* Your objective *
In this exercise, copy exactly the lines from the one that contains "(7.20 s to 8.10 s)" through the end of the entries below; pictures are not copied.

(Records contained in a dataset)
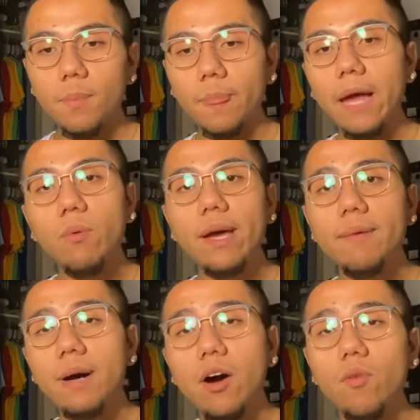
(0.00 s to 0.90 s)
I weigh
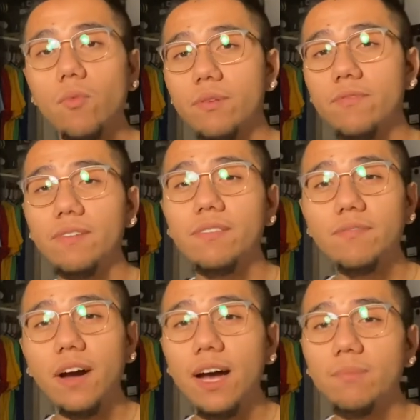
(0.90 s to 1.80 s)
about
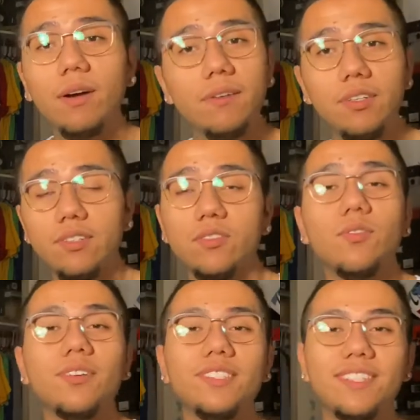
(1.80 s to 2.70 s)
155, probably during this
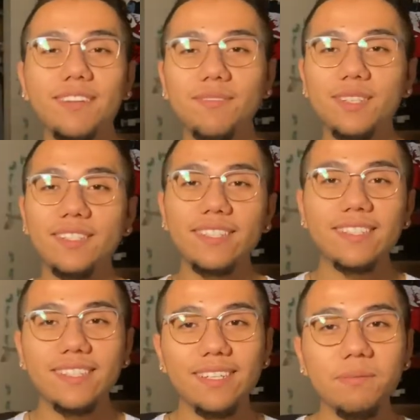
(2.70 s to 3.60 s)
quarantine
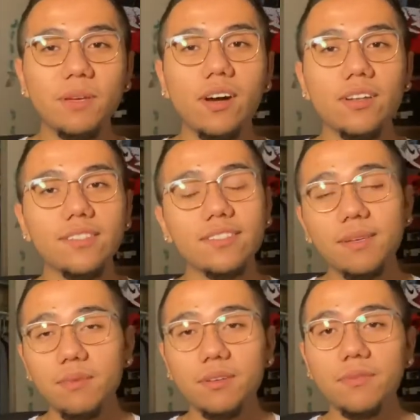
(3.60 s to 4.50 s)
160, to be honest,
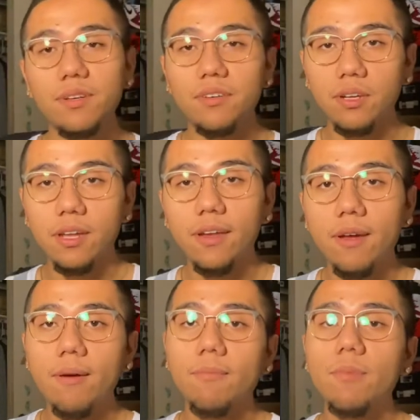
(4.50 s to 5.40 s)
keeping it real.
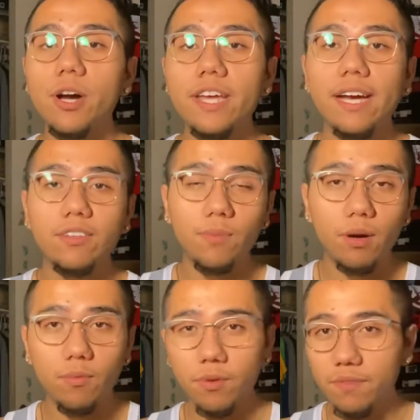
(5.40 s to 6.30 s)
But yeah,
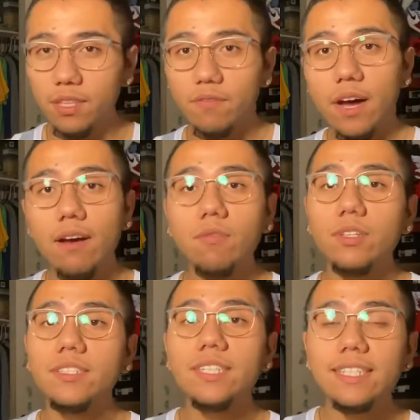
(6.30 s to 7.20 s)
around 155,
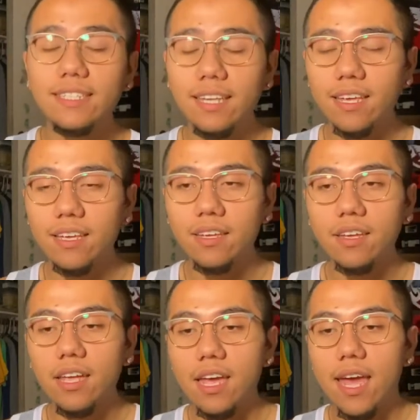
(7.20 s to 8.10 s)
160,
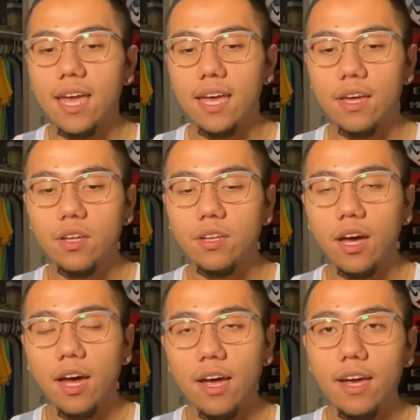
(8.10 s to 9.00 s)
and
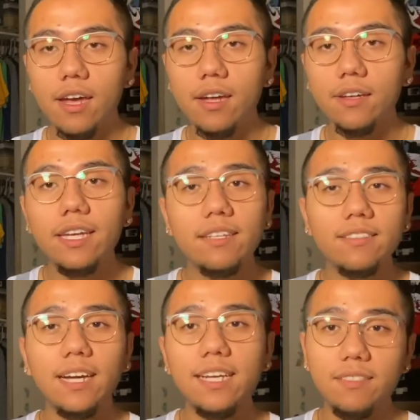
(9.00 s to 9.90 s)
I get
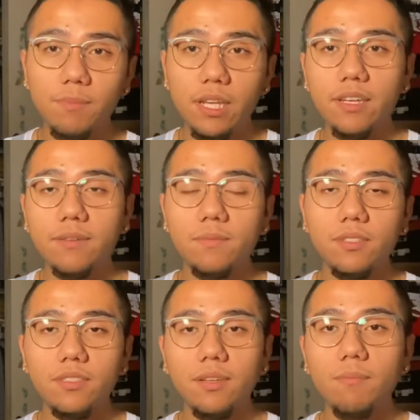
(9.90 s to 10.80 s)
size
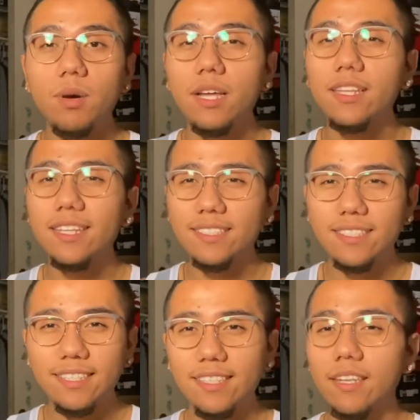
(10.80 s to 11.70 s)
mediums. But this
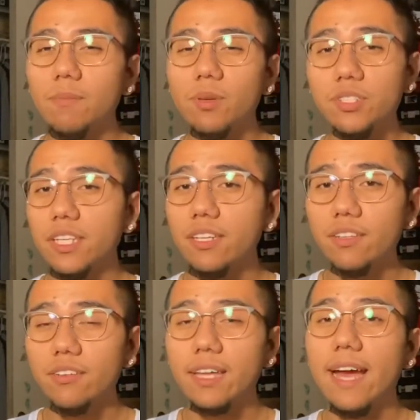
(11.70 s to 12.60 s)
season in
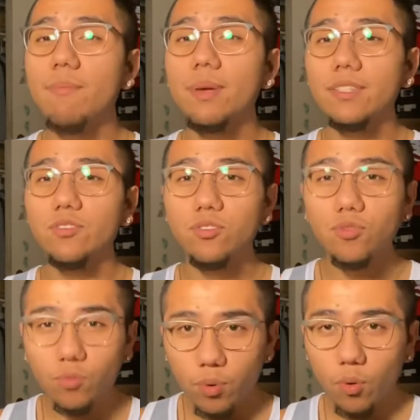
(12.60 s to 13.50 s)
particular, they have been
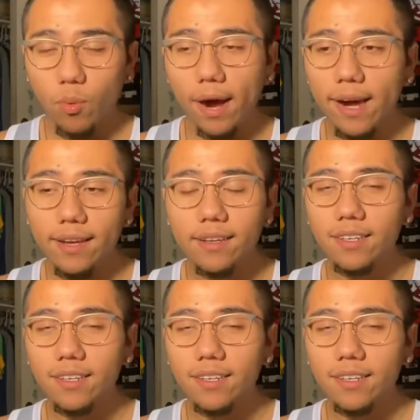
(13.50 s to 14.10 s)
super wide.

* Problem solution *
(7.20 s to 8.10 s)
160,
(8.10 s to 9.00 s)
and
(9.00 s to 9.90 s)
I get
(9.90 s to 10.80 s)
size
(10.80 s to 11.70 s)
mediums. But this
(11.70 s to 12.60 s)
season in
(12.60 s to 13.50 s)
particular, they have been
(13.50 s to 14.10 s)
super wide.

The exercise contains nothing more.